What needs to be done:
Only lines containing "video" are wanted from the data below. Copy those lines.
::::::
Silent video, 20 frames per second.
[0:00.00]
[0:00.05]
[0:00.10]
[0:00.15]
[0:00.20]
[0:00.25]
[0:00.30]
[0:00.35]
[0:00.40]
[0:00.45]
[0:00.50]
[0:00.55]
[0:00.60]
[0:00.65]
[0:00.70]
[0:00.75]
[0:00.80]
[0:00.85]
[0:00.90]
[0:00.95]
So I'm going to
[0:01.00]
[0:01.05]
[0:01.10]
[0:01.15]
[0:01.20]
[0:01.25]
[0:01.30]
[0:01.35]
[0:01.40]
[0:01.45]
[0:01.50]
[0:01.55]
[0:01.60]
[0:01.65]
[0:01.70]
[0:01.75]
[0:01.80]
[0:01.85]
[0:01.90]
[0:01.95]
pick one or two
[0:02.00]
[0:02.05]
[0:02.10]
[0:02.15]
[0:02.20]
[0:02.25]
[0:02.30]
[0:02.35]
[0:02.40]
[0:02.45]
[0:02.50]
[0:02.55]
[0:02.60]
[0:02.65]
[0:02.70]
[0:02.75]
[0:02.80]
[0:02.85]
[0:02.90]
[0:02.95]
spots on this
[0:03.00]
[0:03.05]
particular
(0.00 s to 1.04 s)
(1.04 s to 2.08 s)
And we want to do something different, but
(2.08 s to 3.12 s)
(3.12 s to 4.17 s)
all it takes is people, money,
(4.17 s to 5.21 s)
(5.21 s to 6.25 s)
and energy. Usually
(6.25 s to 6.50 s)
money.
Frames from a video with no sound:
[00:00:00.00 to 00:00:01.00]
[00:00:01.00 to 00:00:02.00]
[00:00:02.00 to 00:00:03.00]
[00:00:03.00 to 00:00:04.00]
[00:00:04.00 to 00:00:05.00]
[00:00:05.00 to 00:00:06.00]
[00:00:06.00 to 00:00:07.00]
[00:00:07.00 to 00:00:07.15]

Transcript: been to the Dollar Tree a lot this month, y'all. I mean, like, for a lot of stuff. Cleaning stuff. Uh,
::::::
Output of the exercise:
Silent video, 20 frames per second.
Frames from a video with no sound:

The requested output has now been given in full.